La avenida Ribera de San Cosme, en la colonia San Rafael de Ciudad de México, amaneció sin vendedores ambulantes tras un operativo realizado por la alcaldía Cuauhtémoc con el objetivo de liberar la vía pública del comercio informal, que había ocupado banquetas en esa zona. En un recorrido al mediodía del viernes, la vialidad en su esquina con avenida Insurgentes lució despejada, aunque en la acera en dirección poniente-centro el comercio informal continuó operando desde la estación Metro Revolución hasta Metro San Cosme, según constataron reportes periodísticos.
La acción de reordenamiento, encabezada la noche del viernes 13 de febrero por la alcaldesa Alessandra Rojo de la Vega, derivó en confrontaciones entre servidores públicos y comerciantes, con denuncias de agresiones físicas.
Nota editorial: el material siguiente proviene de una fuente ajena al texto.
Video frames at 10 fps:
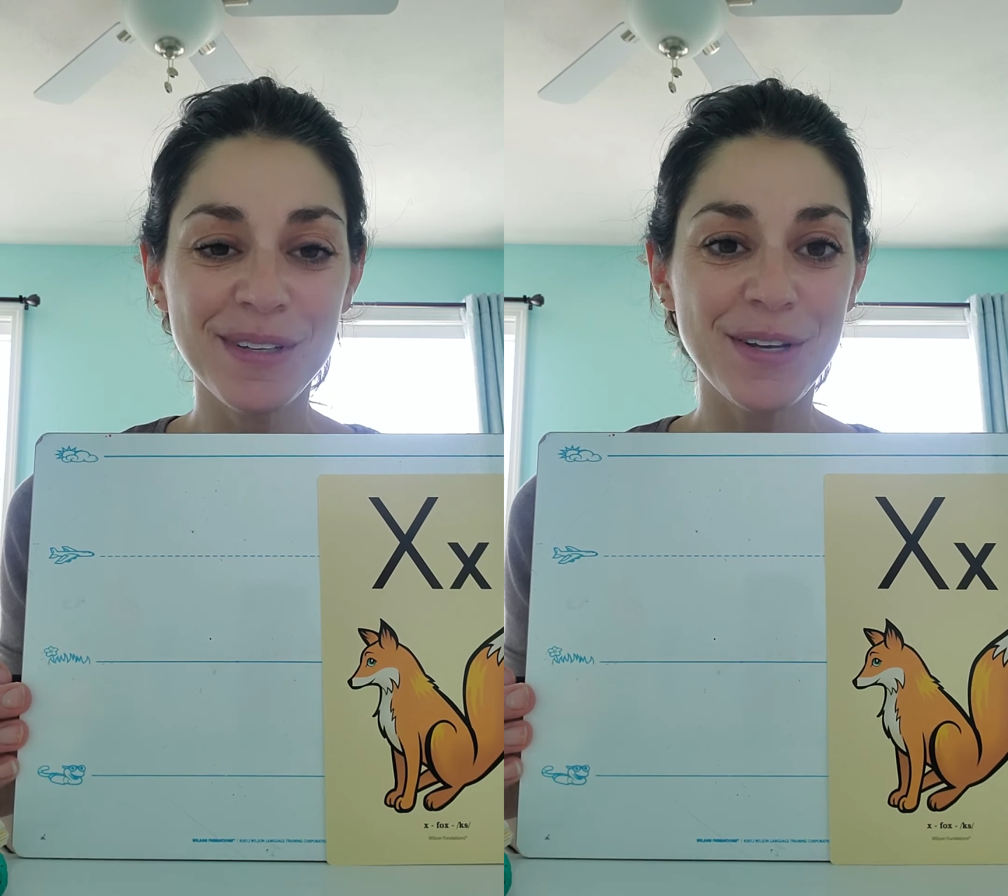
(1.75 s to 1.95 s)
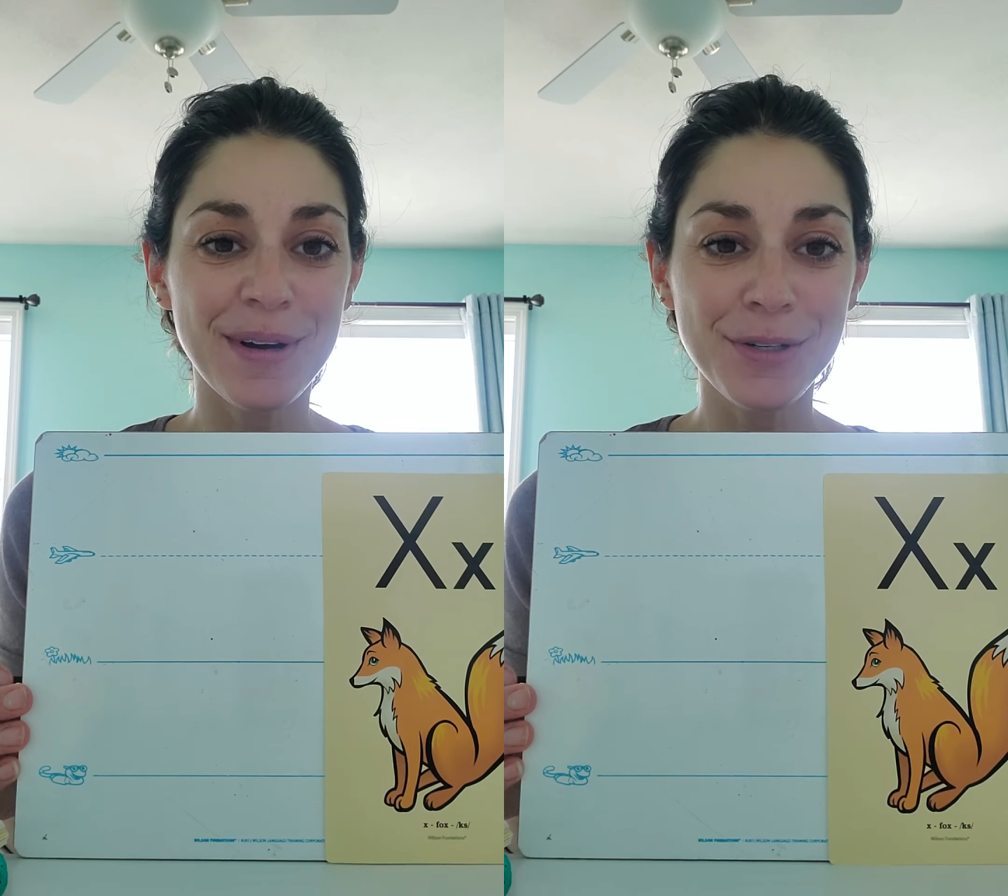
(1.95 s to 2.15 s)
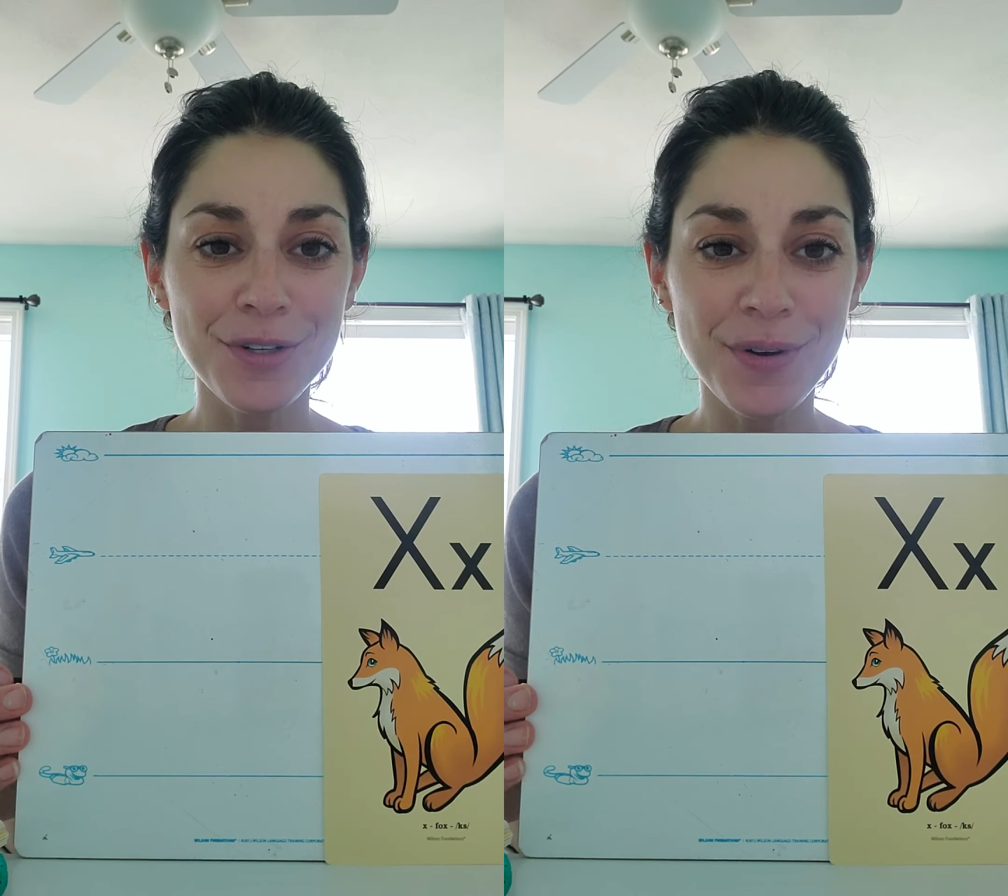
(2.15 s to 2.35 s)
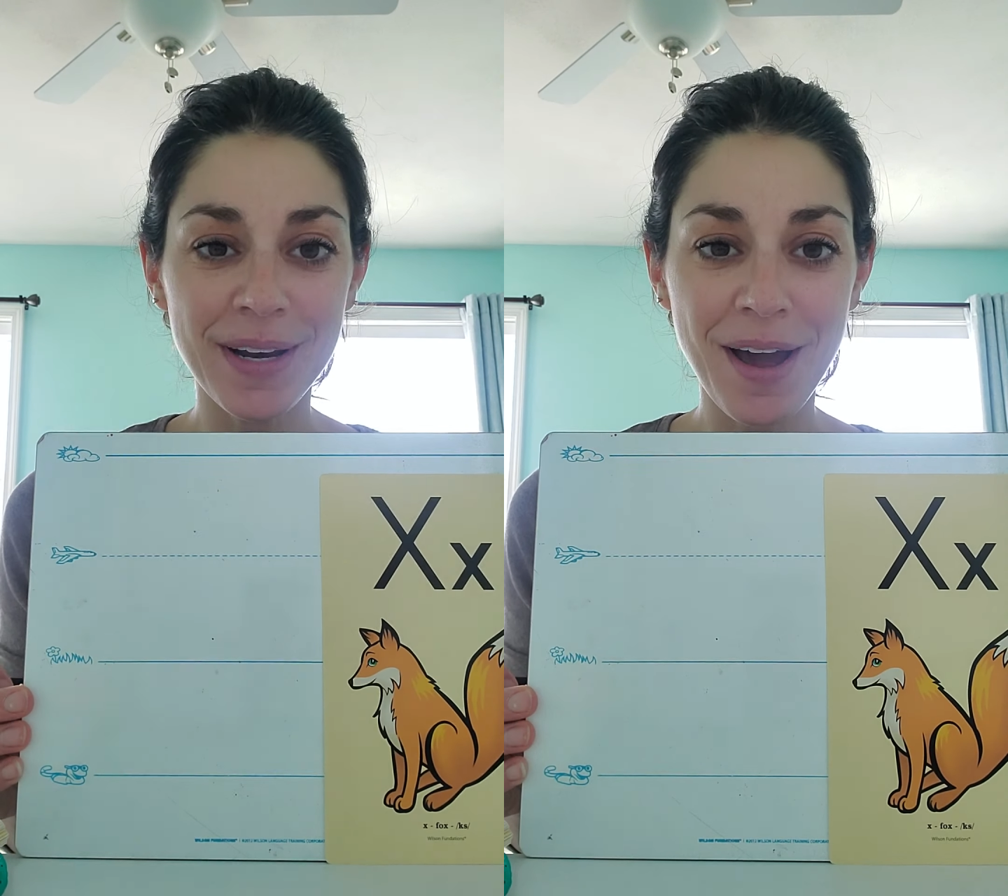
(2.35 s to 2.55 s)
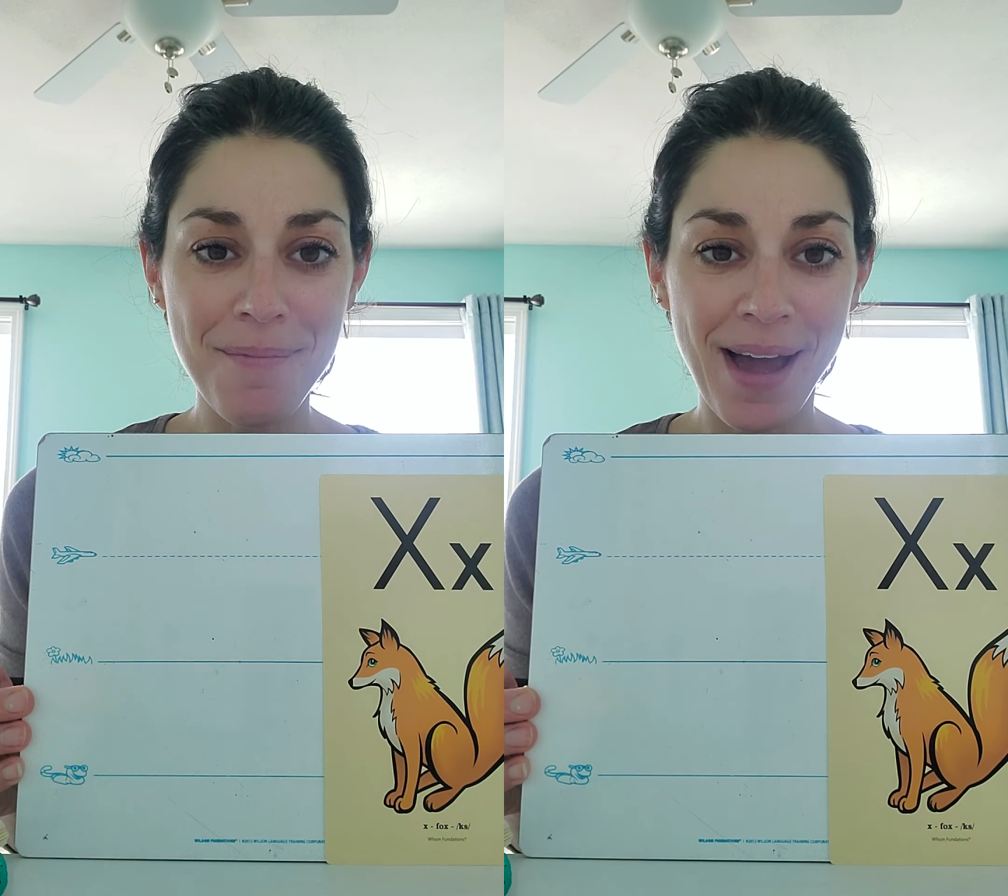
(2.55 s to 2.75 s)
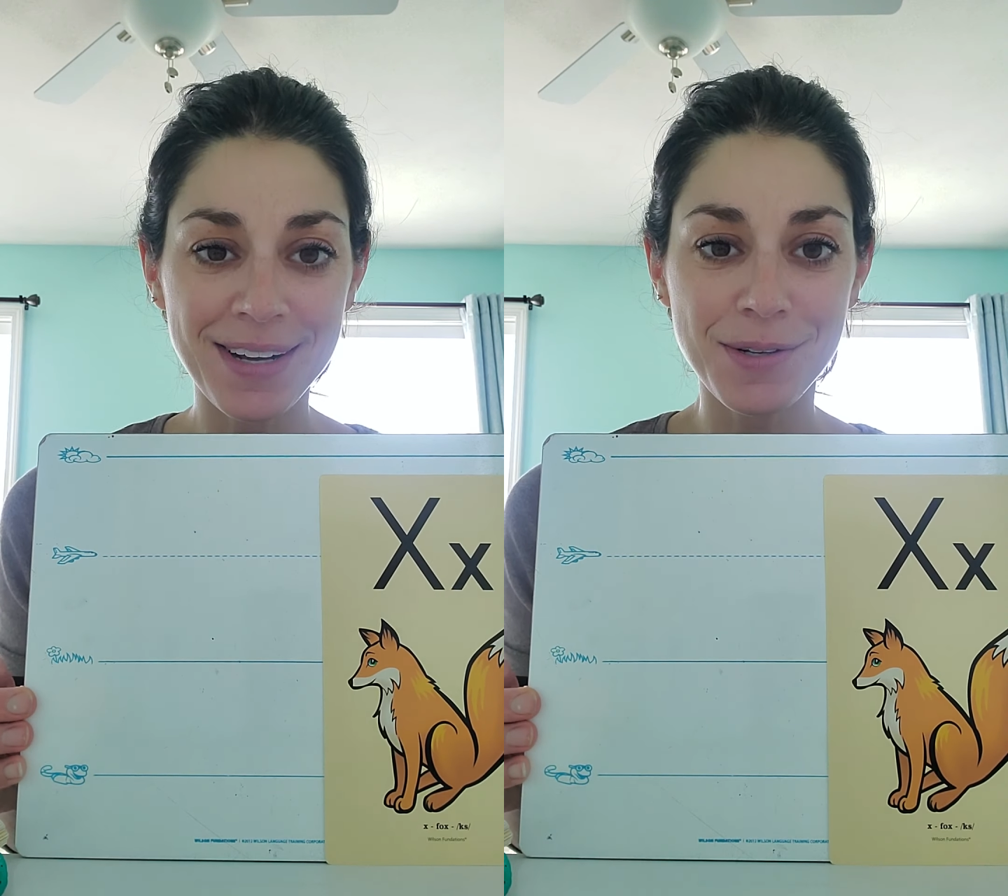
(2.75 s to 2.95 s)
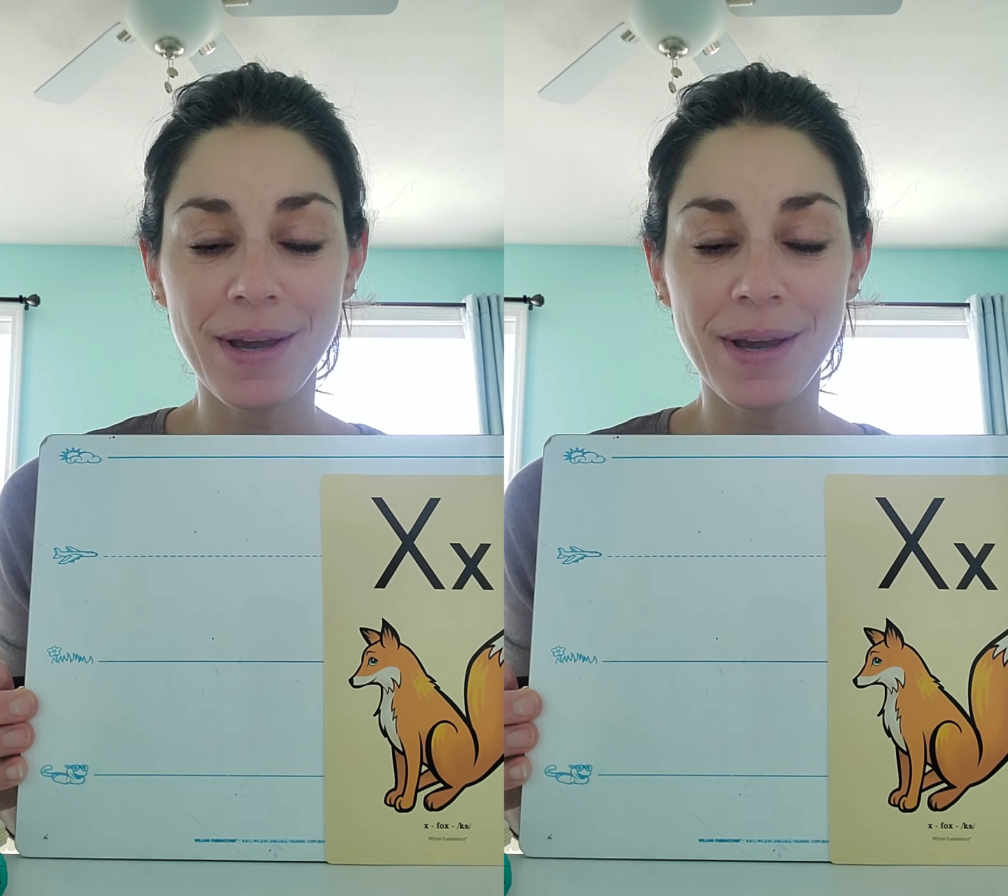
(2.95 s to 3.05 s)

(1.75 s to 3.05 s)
So I told you I'd come back so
Autoridades locales y la alcaldesa reportaron que un grupo de personas habría atacado al personal municipal, resultando varias personas lesionadas, incluida la propia edil, quien presentó fractura de costilla, así como contusiones, esguinces y golpes entre quienes participaron en el operativo.
Desde sus redes sociales, Rojo de la Vega explicó que durante la intervención se detectó un incremento en el número de puestos instalados sin permisos otorgados por la ciudad, y señaló que el operativo buscaba atender la obstrucción de banquetas en una zona de alta afluencia. Por su parte, la diputada Diana Sánchez Barrios afirmó que los comerciantes fueron retirados de manera violenta y que estos habían sido reubicados en ese sitio hace más de un año y medio tras acuerdos para liberar espacios en la Glorieta de Insurgentes.
La Secretaría de Gobierno de la Ciudad de México subrayó que la regulación del comercio en la vía pública y la emisión de permisos corresponde exclusivamente a la alcaldía Cuauhtémoc, de acuerdo con la Ley Orgánica de Alcaldías. Aun así, la tensión en torno al retiro de ambulantes ha escalado comentarios y señalamientos entre autoridades y representantes legislativos, mientras la zona sigue en observación tras el operativo.